Les massacres durèrent sept jours. - Le continuateur de son nom, Charles X, n'ensanglanta Paris que pendant trois jours. - Il y a progrès.

Philippe IV, dit Philippe-le-Bel, prince ambitieux, dissimulé, vindicatif, persécuta et brûla les Templiers. Tout le monde connaît la fin héroïque de Jacques Molay, grand maître de l'ordre : debout sur le bûcher qui s’allumait, n'ayant plus que la langue de libre : « Philippe, s'écria-t-il, je t'ajourne dans l'année au tribunal de Dieu. »

Le Roi mourût effectivement dans ce délai, ainsi que le pape Clément V, le complice de ses cruautés.

Louis Onze, surnommé le Néron de la France. Il fut accusé d'avoir empoisonné son frère et son père. « Il fit périr, dit Mezerai, plus de quatre mille personnes par divers supplices, la plupart sans forme de procès. Les unes noyées, une pierre au cou, les autres précipitées en passant sur une bascule. » C'était pourtant, au dire de l'historien Comines, le meilleur des princes du temps. - Quelle idée cela donne des autres ! 

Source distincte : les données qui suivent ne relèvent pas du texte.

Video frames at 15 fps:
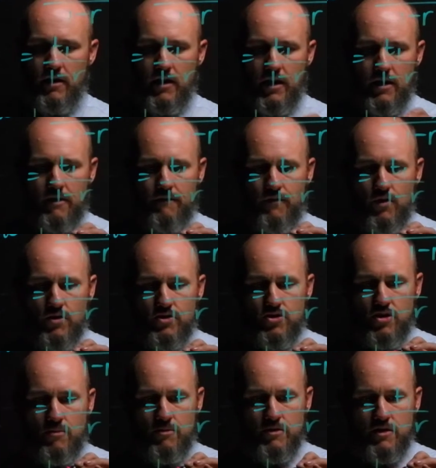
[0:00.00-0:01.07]
and the first
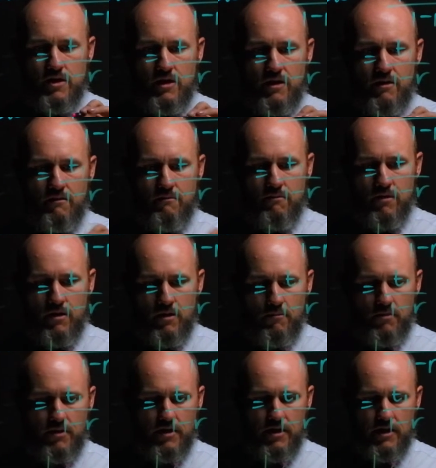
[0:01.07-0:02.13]
term is here,
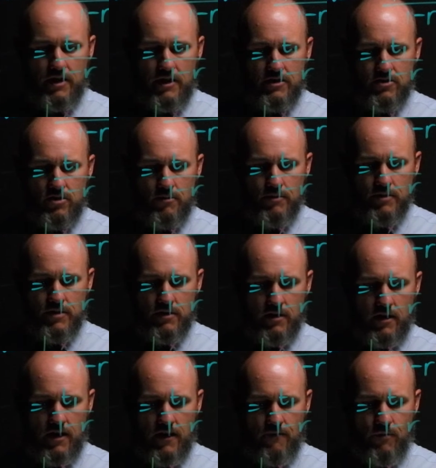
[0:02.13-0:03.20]
but then the next term is
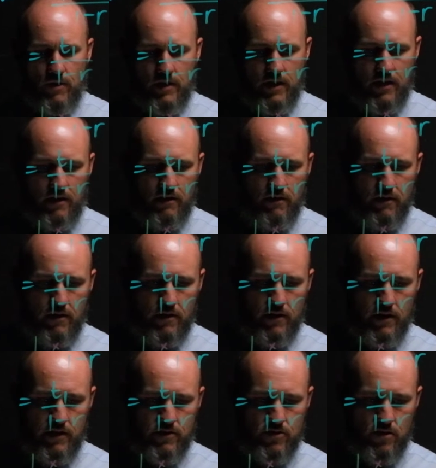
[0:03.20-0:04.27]
halfway down,
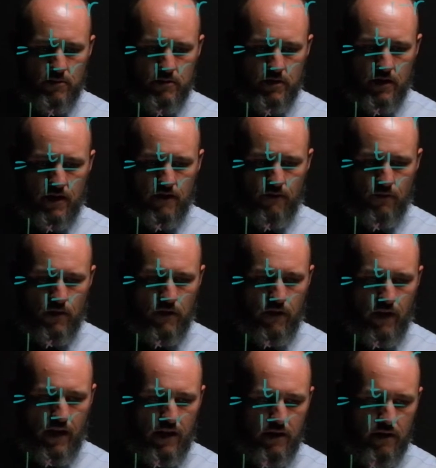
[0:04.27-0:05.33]
next term is halfway
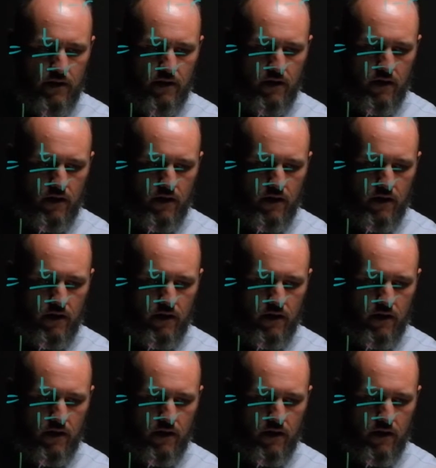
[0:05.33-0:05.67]
that,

(1) mandille : Vêtement d'extérieur symbolisant la pauvreté - Veste portée autrefois par les laquais et les personnes de basse condition.

(2) comme une référence au mythe rousseauiste du bon sauvage.

(3) référence au soi-disant héritage templier de la maçonnerie.

 

Religion universelle

L'évocation d'une religion universelle est un thème très fréquent dans la littérature maçonnique des XVIIIe et XIXe siècles.

On lira avec intérêt à ce propos l'article de Tomasz Szymański intitulé « Chaque esprit est maçon » : l’art royal et l’idée de religion universelle dans la littérature française du XIXe siècle. Citons-en cet extrait :

... l’une des idées-clefs de la maçonnerie spéculative moderne est celle de la « religion sur laquelle tout le monde est d’accord », mentionnée dans les Constitutions d’Anderson. L’idée d’une religion universelle transcendant les religions positives, qu’il s’agisse d’une religion naturelle, d’une nouvelle religion appelée à supplanter le christianisme, ou qu’elle renvoie à une révélation primitive, connaît bien des variantes au XIXe siècle, et les influences maçonniques ne manquent pas dans leur formulation et leur développement.

Malgré son titre, le cantique d'André ne semble cependant pas relever de cette tradition philosophique.